Dataset entries:
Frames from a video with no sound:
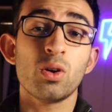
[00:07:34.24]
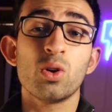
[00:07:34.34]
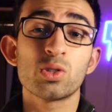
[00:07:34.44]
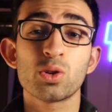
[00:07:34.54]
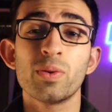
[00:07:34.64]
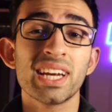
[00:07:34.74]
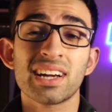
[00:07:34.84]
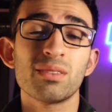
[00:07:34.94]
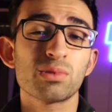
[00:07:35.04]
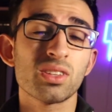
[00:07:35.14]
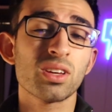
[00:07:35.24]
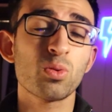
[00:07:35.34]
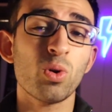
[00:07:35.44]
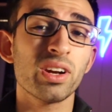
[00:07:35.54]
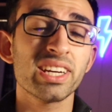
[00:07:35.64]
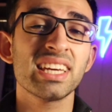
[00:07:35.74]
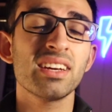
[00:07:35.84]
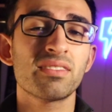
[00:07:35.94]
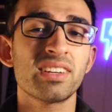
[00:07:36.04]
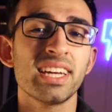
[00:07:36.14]
Also, when it comes to the
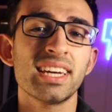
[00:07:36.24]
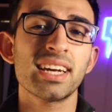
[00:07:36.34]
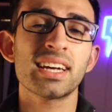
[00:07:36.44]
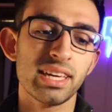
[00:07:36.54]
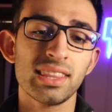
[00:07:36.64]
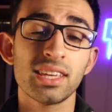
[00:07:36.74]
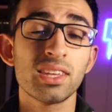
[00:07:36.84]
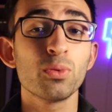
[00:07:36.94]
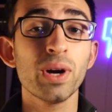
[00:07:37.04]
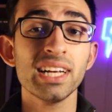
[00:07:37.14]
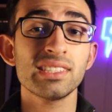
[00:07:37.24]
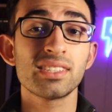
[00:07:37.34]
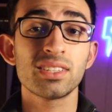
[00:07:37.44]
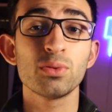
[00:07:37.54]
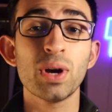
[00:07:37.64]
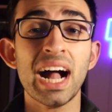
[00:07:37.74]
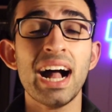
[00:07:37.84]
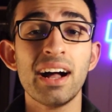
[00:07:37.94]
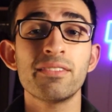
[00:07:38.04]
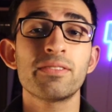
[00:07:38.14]
quality of training, in the US, you
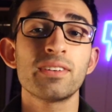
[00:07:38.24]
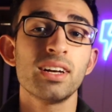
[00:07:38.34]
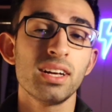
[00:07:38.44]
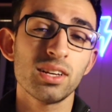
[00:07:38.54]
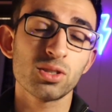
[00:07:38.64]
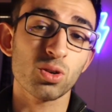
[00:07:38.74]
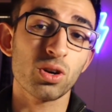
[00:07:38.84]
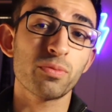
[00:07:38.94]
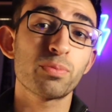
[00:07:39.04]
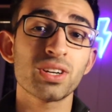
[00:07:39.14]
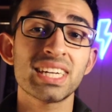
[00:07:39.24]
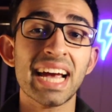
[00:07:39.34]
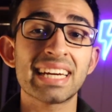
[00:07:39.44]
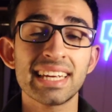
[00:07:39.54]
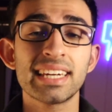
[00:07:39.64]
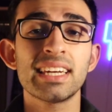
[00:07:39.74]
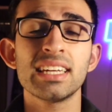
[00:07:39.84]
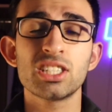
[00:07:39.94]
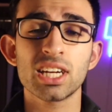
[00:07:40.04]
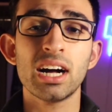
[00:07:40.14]
have sort of protected
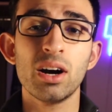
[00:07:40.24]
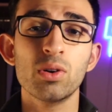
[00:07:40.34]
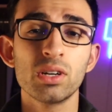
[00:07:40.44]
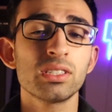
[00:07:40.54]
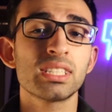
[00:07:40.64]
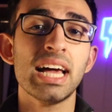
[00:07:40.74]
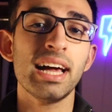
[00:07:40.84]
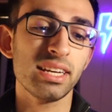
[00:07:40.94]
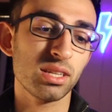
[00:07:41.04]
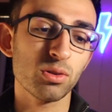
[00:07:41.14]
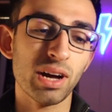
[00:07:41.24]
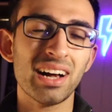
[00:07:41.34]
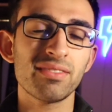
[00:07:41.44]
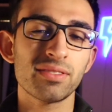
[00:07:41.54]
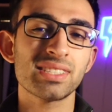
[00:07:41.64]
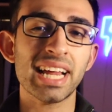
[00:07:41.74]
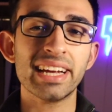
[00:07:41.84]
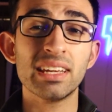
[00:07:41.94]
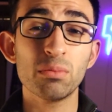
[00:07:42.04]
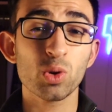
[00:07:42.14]
teaching hours and you have
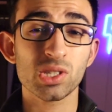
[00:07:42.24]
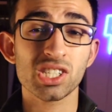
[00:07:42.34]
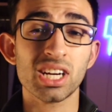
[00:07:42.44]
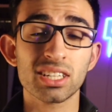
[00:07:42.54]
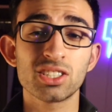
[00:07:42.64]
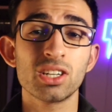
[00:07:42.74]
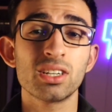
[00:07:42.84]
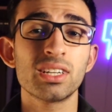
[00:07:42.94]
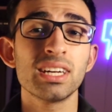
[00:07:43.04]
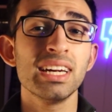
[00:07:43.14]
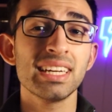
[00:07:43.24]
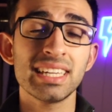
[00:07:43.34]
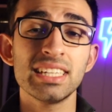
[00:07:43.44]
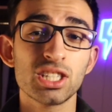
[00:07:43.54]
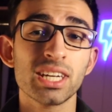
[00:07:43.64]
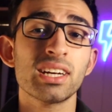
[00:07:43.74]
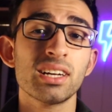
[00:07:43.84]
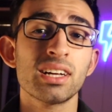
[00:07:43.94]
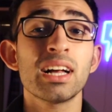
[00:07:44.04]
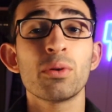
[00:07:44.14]
slightly more structured teaching
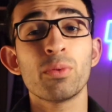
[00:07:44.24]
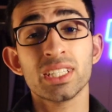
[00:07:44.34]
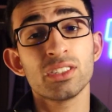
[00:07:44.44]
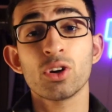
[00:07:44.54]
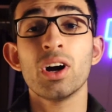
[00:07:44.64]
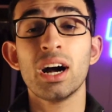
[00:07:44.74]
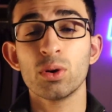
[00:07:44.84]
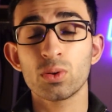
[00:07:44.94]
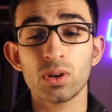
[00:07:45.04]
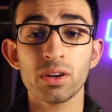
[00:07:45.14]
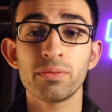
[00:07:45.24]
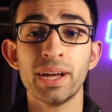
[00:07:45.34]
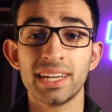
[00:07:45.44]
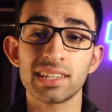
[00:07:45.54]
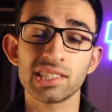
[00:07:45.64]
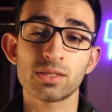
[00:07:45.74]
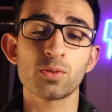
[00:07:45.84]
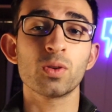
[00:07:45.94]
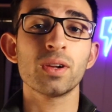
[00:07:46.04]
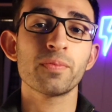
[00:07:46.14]
once you're out of medical
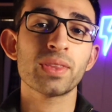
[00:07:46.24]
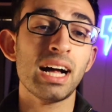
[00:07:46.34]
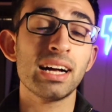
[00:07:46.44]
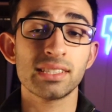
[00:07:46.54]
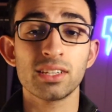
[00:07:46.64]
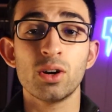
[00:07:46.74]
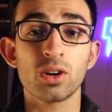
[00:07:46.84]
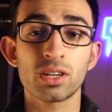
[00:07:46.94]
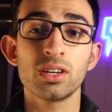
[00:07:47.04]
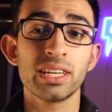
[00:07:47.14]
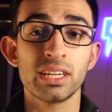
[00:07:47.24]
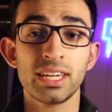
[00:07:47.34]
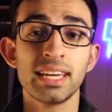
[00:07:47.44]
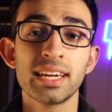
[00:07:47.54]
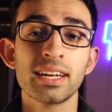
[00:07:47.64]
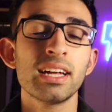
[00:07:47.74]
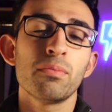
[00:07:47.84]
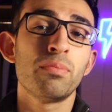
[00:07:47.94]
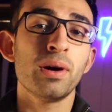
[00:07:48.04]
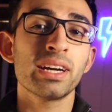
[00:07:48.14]
school as a doctor in training.
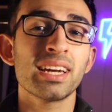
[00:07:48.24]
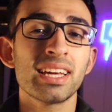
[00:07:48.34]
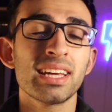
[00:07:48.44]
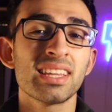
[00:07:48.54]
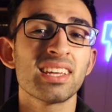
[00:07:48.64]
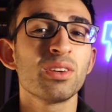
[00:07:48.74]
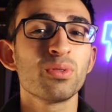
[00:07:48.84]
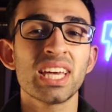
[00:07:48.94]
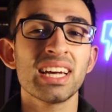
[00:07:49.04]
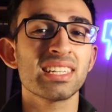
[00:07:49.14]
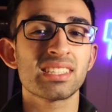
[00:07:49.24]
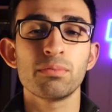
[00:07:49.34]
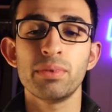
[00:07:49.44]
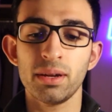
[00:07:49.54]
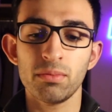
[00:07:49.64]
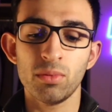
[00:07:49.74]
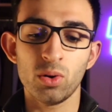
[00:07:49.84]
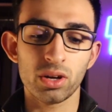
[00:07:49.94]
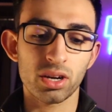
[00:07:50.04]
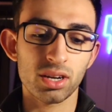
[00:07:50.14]
But in the UK, it's a bit
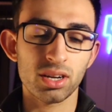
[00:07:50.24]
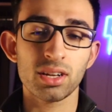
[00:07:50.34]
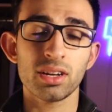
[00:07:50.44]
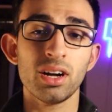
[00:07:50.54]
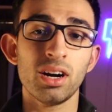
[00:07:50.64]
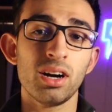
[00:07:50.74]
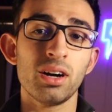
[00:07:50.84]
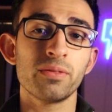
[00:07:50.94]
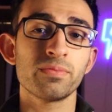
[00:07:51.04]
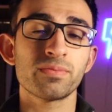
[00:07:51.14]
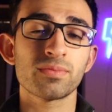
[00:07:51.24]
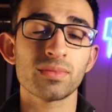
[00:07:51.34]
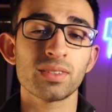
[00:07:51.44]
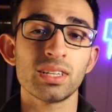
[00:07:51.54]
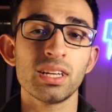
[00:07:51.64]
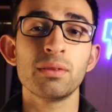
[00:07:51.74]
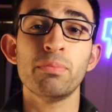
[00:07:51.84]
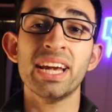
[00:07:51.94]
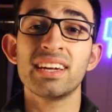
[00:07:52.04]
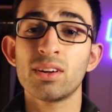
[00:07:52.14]
more uh,
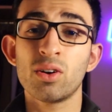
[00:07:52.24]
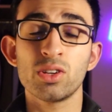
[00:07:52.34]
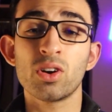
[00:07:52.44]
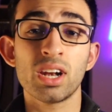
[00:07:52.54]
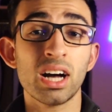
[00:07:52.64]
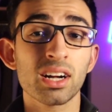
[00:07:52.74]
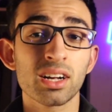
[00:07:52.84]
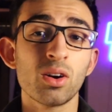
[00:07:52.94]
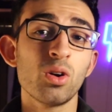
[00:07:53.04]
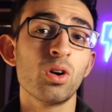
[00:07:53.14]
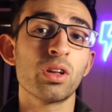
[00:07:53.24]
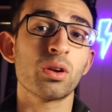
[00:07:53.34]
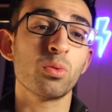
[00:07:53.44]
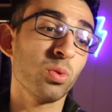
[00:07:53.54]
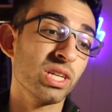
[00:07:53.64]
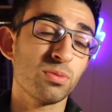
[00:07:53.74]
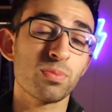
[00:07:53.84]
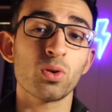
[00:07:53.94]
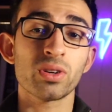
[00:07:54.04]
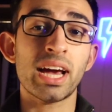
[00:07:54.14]
dependent on your luck or which
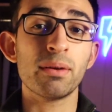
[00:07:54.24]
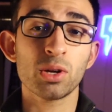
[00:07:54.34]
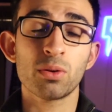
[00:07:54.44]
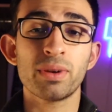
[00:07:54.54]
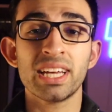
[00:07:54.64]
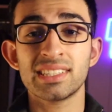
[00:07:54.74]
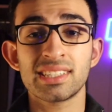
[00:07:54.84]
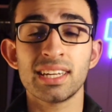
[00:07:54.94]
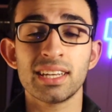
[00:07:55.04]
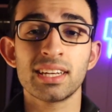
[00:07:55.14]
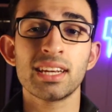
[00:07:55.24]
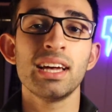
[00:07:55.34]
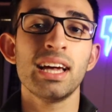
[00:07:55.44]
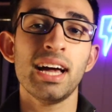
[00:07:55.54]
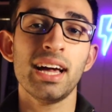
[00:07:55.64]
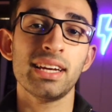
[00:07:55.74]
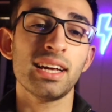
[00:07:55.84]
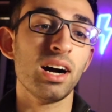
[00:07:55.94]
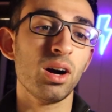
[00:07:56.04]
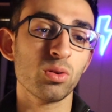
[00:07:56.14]
program you're placed in and
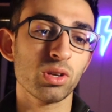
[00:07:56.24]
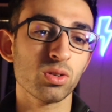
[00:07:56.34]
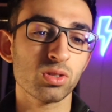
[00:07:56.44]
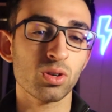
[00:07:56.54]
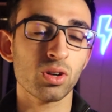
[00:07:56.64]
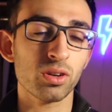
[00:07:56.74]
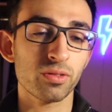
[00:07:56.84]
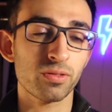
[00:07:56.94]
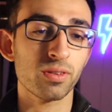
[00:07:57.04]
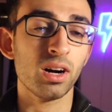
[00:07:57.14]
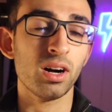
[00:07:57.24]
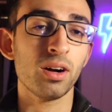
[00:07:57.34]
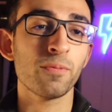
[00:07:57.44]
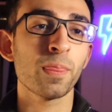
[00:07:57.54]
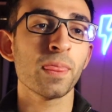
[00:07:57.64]
how your sort of uh,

Directions for this task:
To complete this exercise, transcribe exactly the lines above from the one that holds "[00:07:34.44]" through the one that holds "[00:07:36.64]". Pictures stay out.

Output for this exercise:
[00:07:34.44]
[00:07:34.54]
[00:07:34.64]
[00:07:34.74]
[00:07:34.84]
[00:07:34.94]
[00:07:35.04]
[00:07:35.14]
[00:07:35.24]
[00:07:35.34]
[00:07:35.44]
[00:07:35.54]
[00:07:35.64]
[00:07:35.74]
[00:07:35.84]
[00:07:35.94]
[00:07:36.04]
[00:07:36.14]
Also, when it comes to the
[00:07:36.24]
[00:07:36.34]
[00:07:36.44]
[00:07:36.54]
[00:07:36.64]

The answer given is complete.